9. Selecting suppliers

If you use external suppliers for equipment or services at an event, make sure you use a reputable company. Ask to see a copy of their Public Liability Insurance and risk assessment, If anything looks unsafe on the day, do not use the equipment or stop the activity.

10. Risk Assessments

If you organise an event, you need to undertake a risk assessment. This means looking at what could cause you or your participants harm and checking you’ve taken the necessary precautions to prevent this from happening.

The Health and Safety Executive (HSE) recommends five steps to risk assessment:

Step 1: Identify the Hazards – First you need to work out how people could be harmed

  • Visit  for practical guidance on where hazards may happen and how to control them

  • Walk around the event area and see what could be a risk

  • Ask advice from the manager of the venue or friends/family to see if you’ve missed anything

  • If you’re using any sort of equipment then check instructions for warnings on hazards

Step 2: Decide who might be harmed and how – For each hazard think about who could be harmed and decide how best to manage the risk.

  • Identify different groups of people rather than individuals e.g. suppliers, fundraisers, volunteers, attendees at event

  • Think about how each group may be harmed e.g. volunteers from lifting heavy equipment

  • Remember that some groups have different requirements e.g. children, pregnant women and disabled people

  • Remember to think about the set up and close down of your event as well as the event itself

Step 3: Evaluate risks and decide precautions – Once you’ve spotted your hazards, you need to decide how you’d mitigate them.
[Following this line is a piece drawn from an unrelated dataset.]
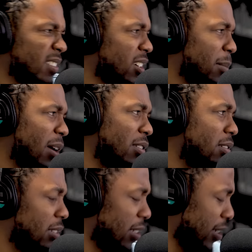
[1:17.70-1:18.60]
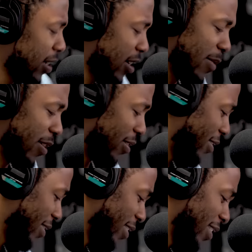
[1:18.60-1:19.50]
Come on. Come on.
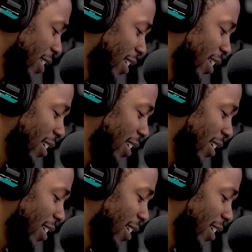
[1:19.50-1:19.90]
Yeah, at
The law requires that you take reasonable steps to protect people from harm.

Consider how you can remove the hazard completely or otherwise take controls to minimise the risk. Apply the principles below:

  • Eliminate the risk

  • Try a less risky option

  • Isolate the hazard

  • Reduce exposure to the hazard

  • Issue protective equipment

  • Provide welfare facilities

Step 4: Record findings and implement them – Use a risk assessment template and keep it simple. E.g. Hazard: tripping over wires. Control: Move wires to isolated area where people don’t walk.
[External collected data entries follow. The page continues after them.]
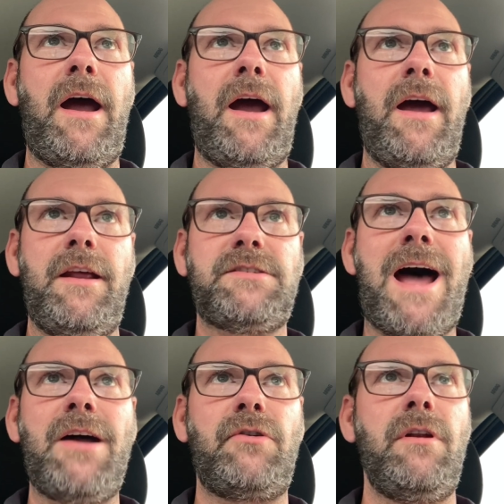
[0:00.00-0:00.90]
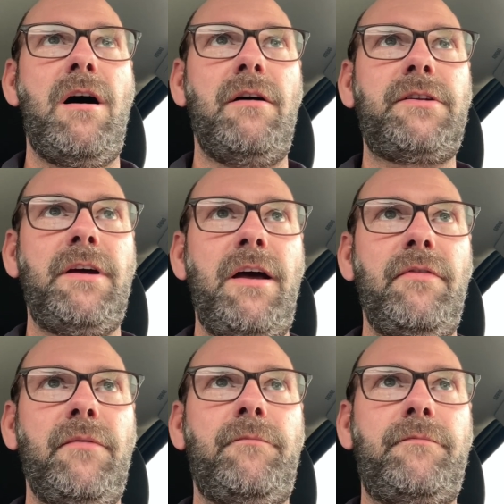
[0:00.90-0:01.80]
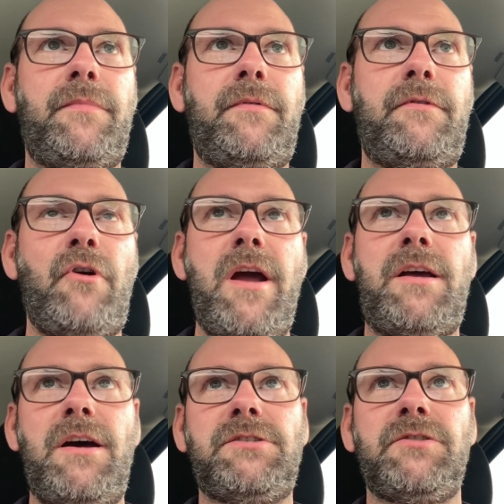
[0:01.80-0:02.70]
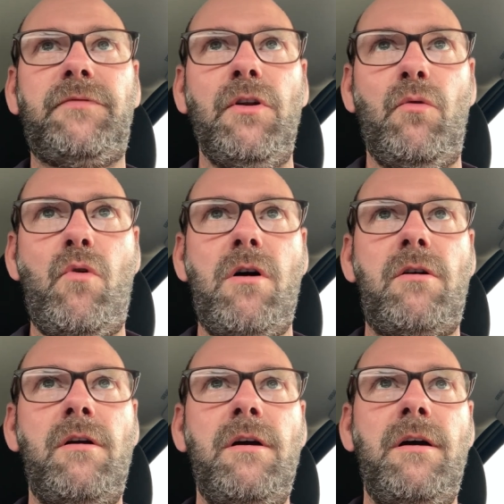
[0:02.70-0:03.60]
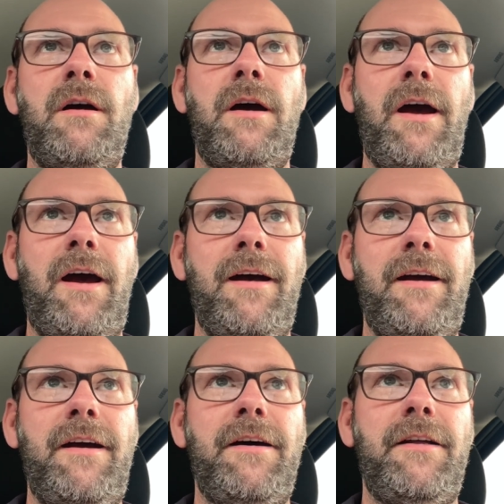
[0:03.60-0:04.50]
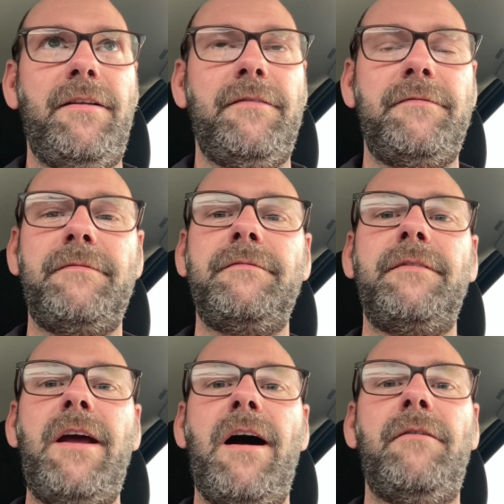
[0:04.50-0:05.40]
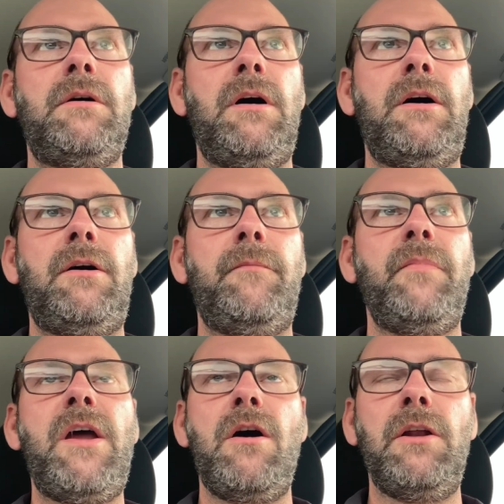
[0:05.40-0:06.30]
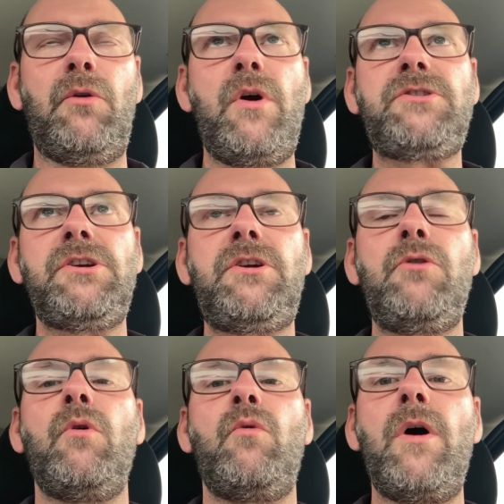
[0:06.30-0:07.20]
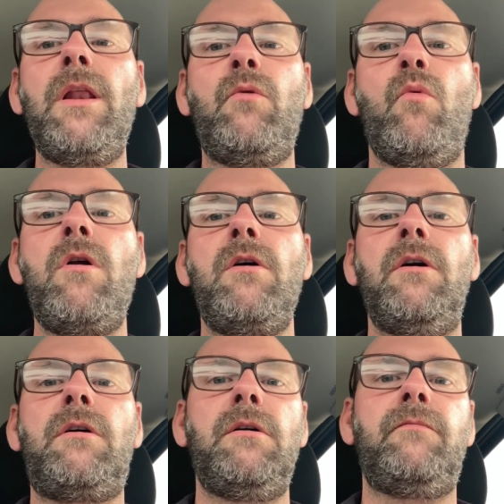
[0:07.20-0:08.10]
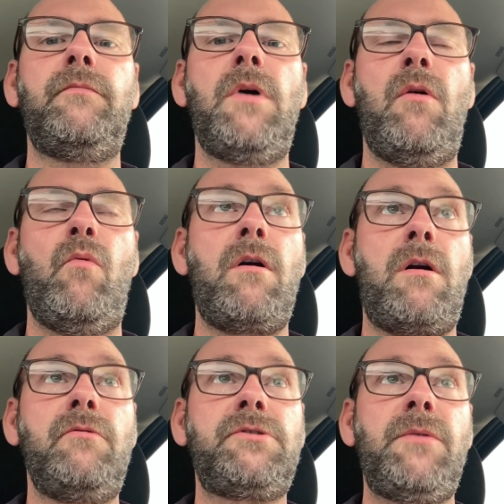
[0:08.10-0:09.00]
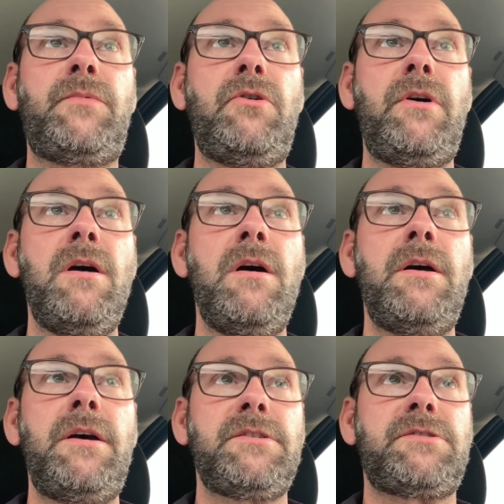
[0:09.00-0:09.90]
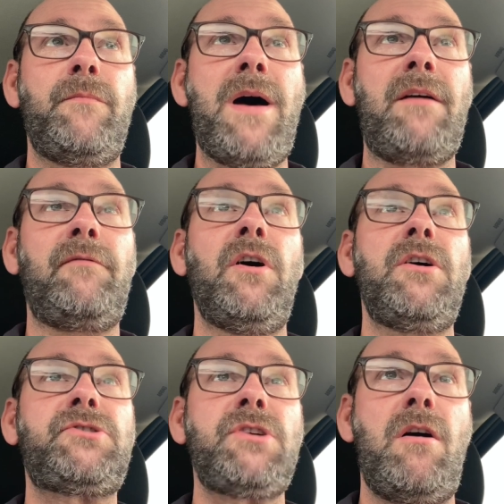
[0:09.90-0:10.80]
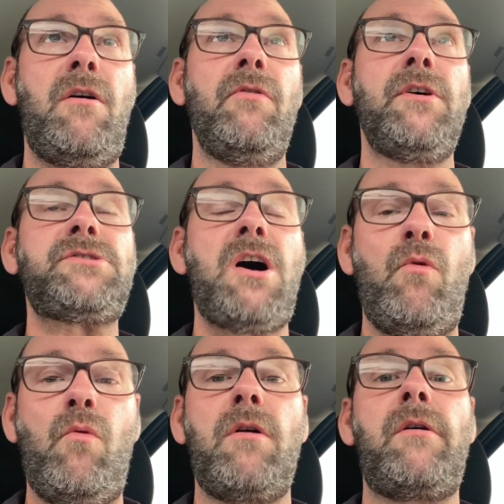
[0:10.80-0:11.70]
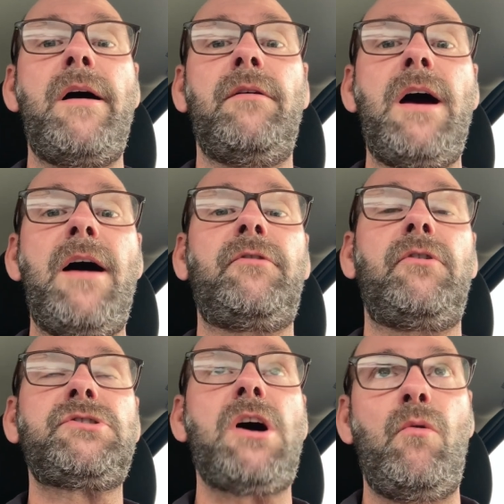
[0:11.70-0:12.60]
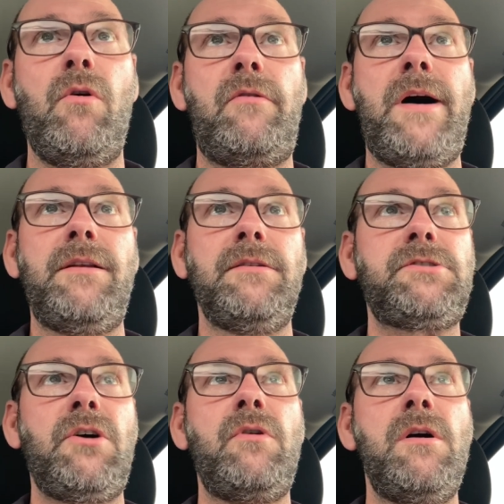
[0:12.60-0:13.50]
and it's hydrolocked and the crankcase is full of water. And yeah, the only reason you would really want to hook a water hose up to it is to back flush all the salt water out after saltwater riding. So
Checks to be made. You need to show that:

  • You’ve done a thorough check of hazards

  • You’ve considered who hazards could harm

  • You’ve controlled all significant hazards

  • The risk of hazards is now low

Step 5: Review assessment and update if needed – Events may change later in the planning or on the day so you need to make sure you review the risk assessment regularly and make any changes to hazards that you need to.